[85453] in North American Network Operators' Group
Re: Operational impact of depeering
daemon@ATHENA.MIT.EDU (Tom Vest)
Mon Oct 10 14:09:49 2005
In-Reply-To: <A206819EF47CBE4F84B5CB4A303CEB7A01444BA1@dul1wnexmb01.vcorp.ad.vrsn.com>
Cc: Martin Hannigan <hannigan@verisign.com>
From: Tom Vest <tvest@pch.net>
Date: Mon, 10 Oct 2005 14:09:16 -0400
To: Nanog Mailing list <nanog@merit.edu>
Errors-To: owner-nanog@merit.edu
On Oct 10, 2005, at 11:02 AM, Hannigan, Martin wrote:
> Anti-Level(3)? The only fact in this was the route view
> count, and even that could be wrong. Not a very fair
> comparison, especially to make to regulatory people who
> may not know better.
How in the world does this read as anti-Level3?

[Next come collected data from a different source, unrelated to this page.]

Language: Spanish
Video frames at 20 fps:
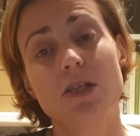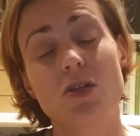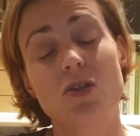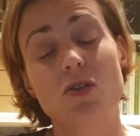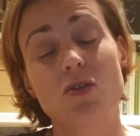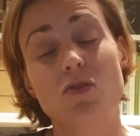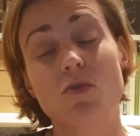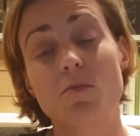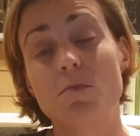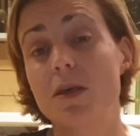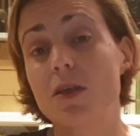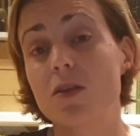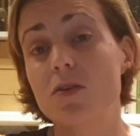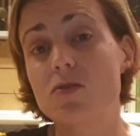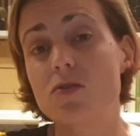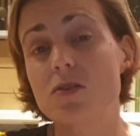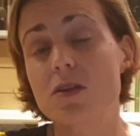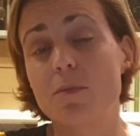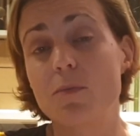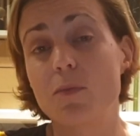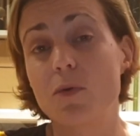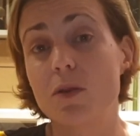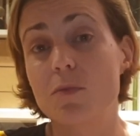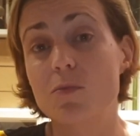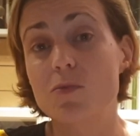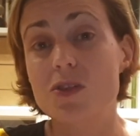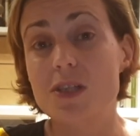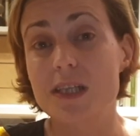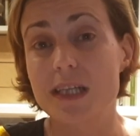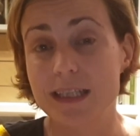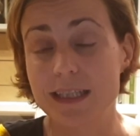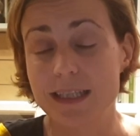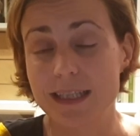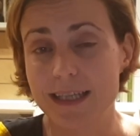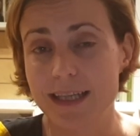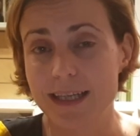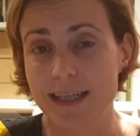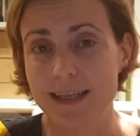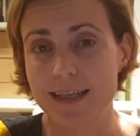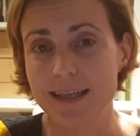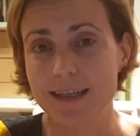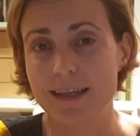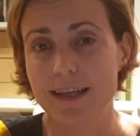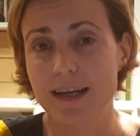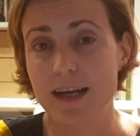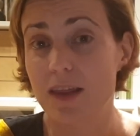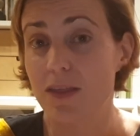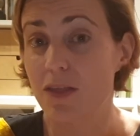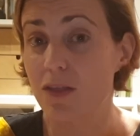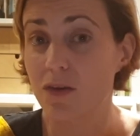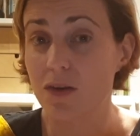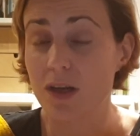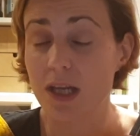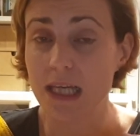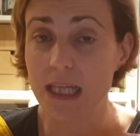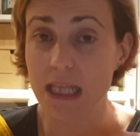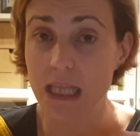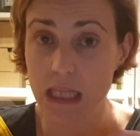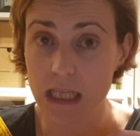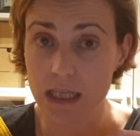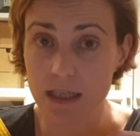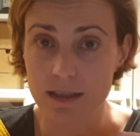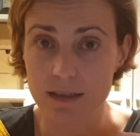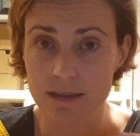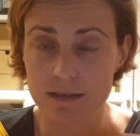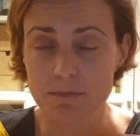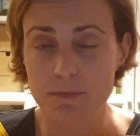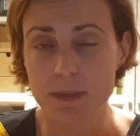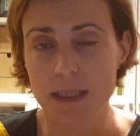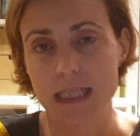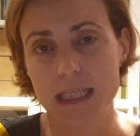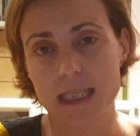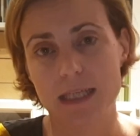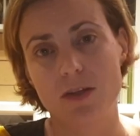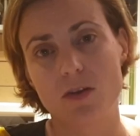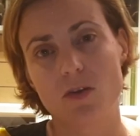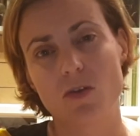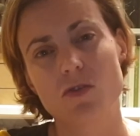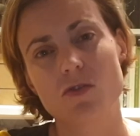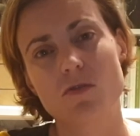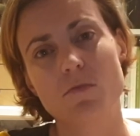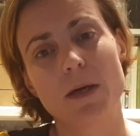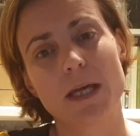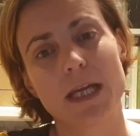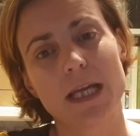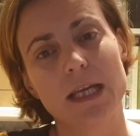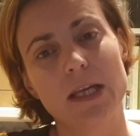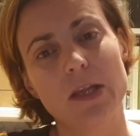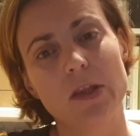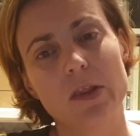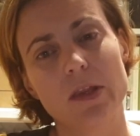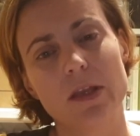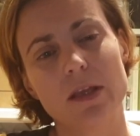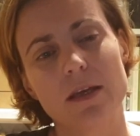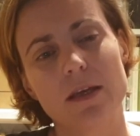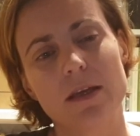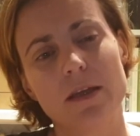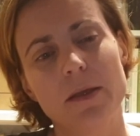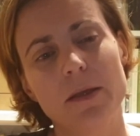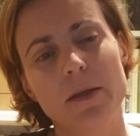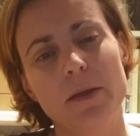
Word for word: Son miedos que podemos tratar de racionalizar para que no nos paralicen,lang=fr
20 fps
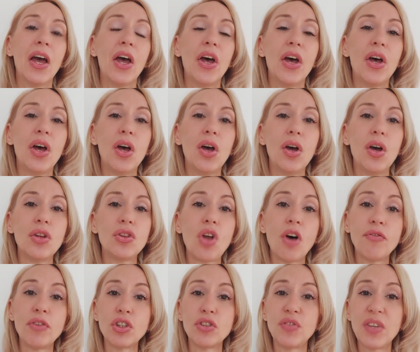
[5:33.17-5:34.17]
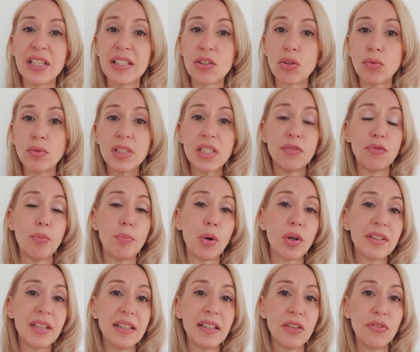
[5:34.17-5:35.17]
Euh, dans votre veston, si vous
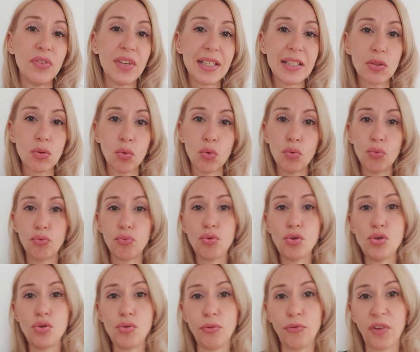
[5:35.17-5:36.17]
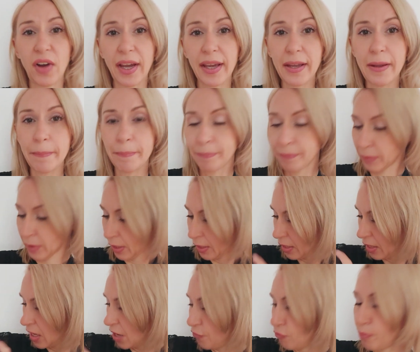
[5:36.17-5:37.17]
portez des vestons, vous l'ouvrez
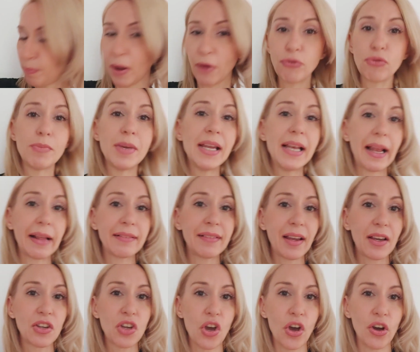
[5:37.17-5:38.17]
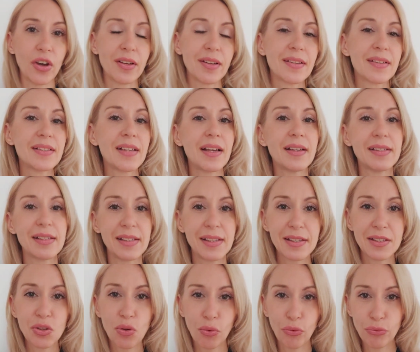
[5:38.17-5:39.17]
et vous parfumez l'intérieur. Ça, c'est
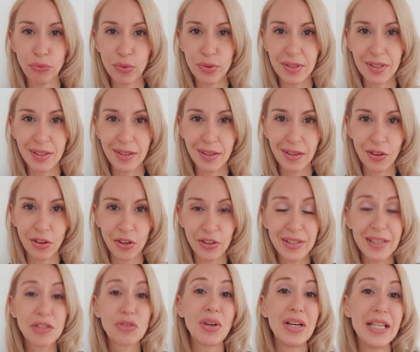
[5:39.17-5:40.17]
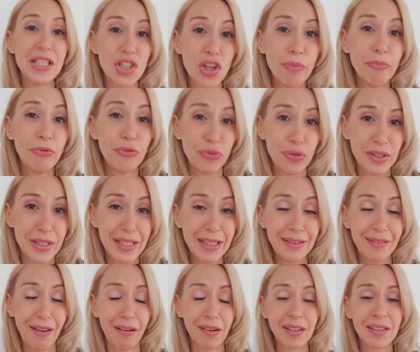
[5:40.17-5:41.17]
ce qu'on faisait, euh, c'est ce que les hommes faisaient
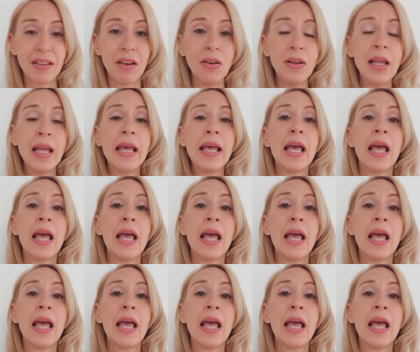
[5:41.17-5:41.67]
dans le temps.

What precisely is unfair about the comparison?
Concrete suggestions about how to make a fairer comparison,
independently, using public domain information, would be welcome.
> AS 174 was old when it was PSI. It's now Cogents ASN via acquisition.
> You fairly imply that Cogent is as old as PSI in garnering sympathy
> for
> them being old school. Cogent is not old school.
The implication I was making (maybe too subtly) was that counting
this way involves some obvious error terms, one of which is age of
allocation -- meaning specifically, address allocation policies in
effect at the time that the relevant netblocks were allocated. Scale,
a.k.a. host density might be another obvious one. What I meant to
suggest was that this method might overstate Cogent's significance.
However I was wrong. I was thinking of the vintage 1991 PSI "Class A"
that Cogent still routes. I should have said "both old networks,"
given L3's two even older BBN "Class As." But if age tends to suggest
a certain (freedom of) slack in utilization, then that would mean
that the count actually overstates L3's operational significance. So,
does that correction makes it less biased -- or more Anti-Level3?